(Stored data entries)
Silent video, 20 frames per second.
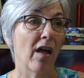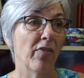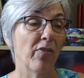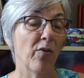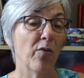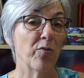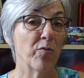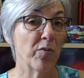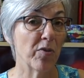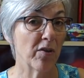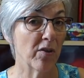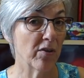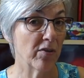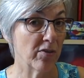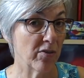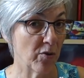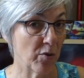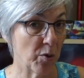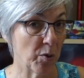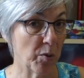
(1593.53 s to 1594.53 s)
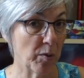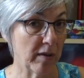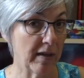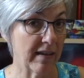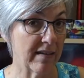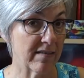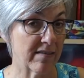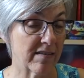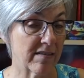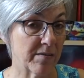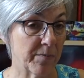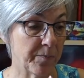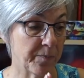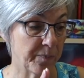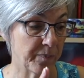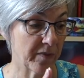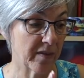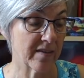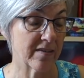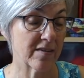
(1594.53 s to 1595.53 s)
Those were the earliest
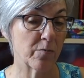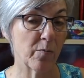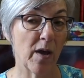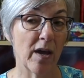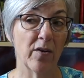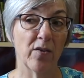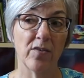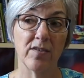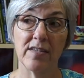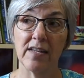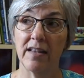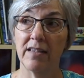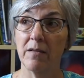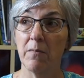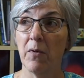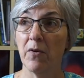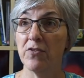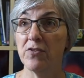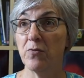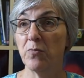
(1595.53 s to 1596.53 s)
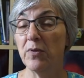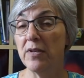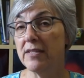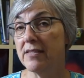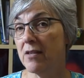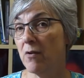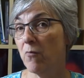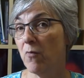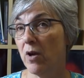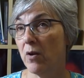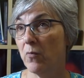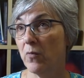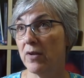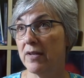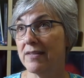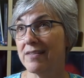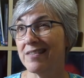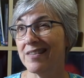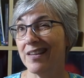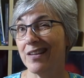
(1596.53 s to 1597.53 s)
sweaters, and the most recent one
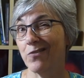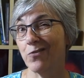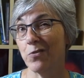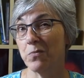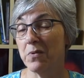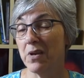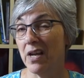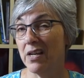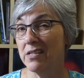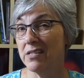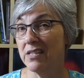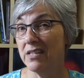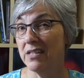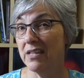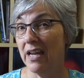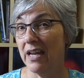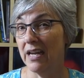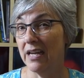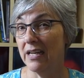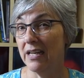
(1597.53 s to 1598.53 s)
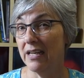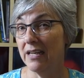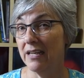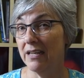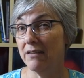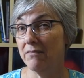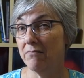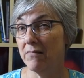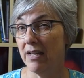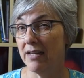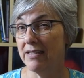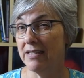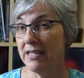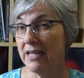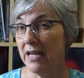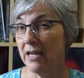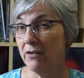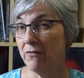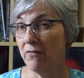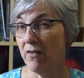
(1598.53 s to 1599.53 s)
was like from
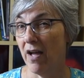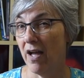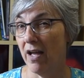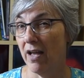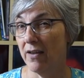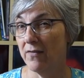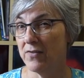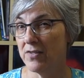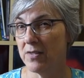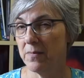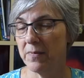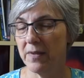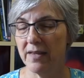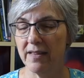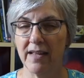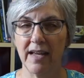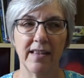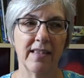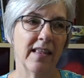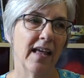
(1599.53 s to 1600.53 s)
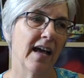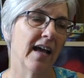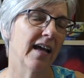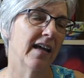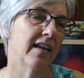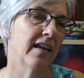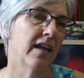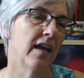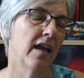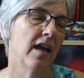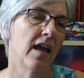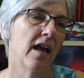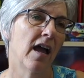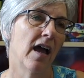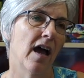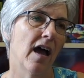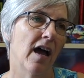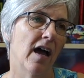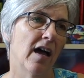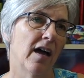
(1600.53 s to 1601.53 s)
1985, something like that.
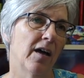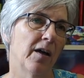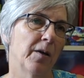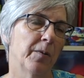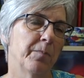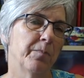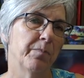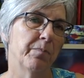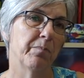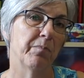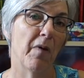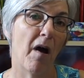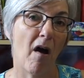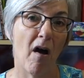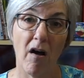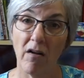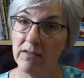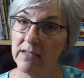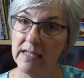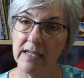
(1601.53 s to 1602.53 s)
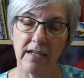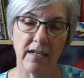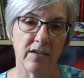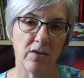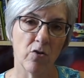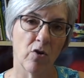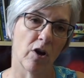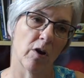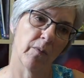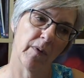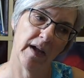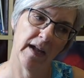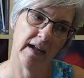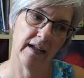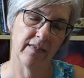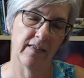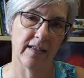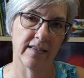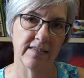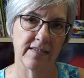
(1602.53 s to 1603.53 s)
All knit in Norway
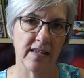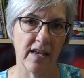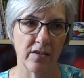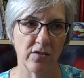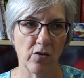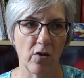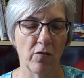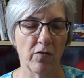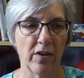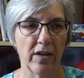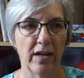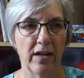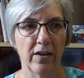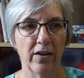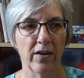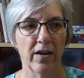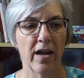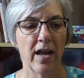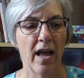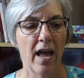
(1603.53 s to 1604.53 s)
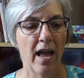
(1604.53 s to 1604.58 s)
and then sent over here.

▶ What is needed
Transcribe the entries from their first line to the line that holds "(1599.53 s to 1600.53 s)", both included, and skip every picture.

▶ Written reply
Silent video, 20 frames per second.
(1593.53 s to 1594.53 s)
(1594.53 s to 1595.53 s)
Those were the earliest
(1595.53 s to 1596.53 s)
(1596.53 s to 1597.53 s)
sweaters, and the most recent one
(1597.53 s to 1598.53 s)
(1598.53 s to 1599.53 s)
was like from
(1599.53 s to 1600.53 s)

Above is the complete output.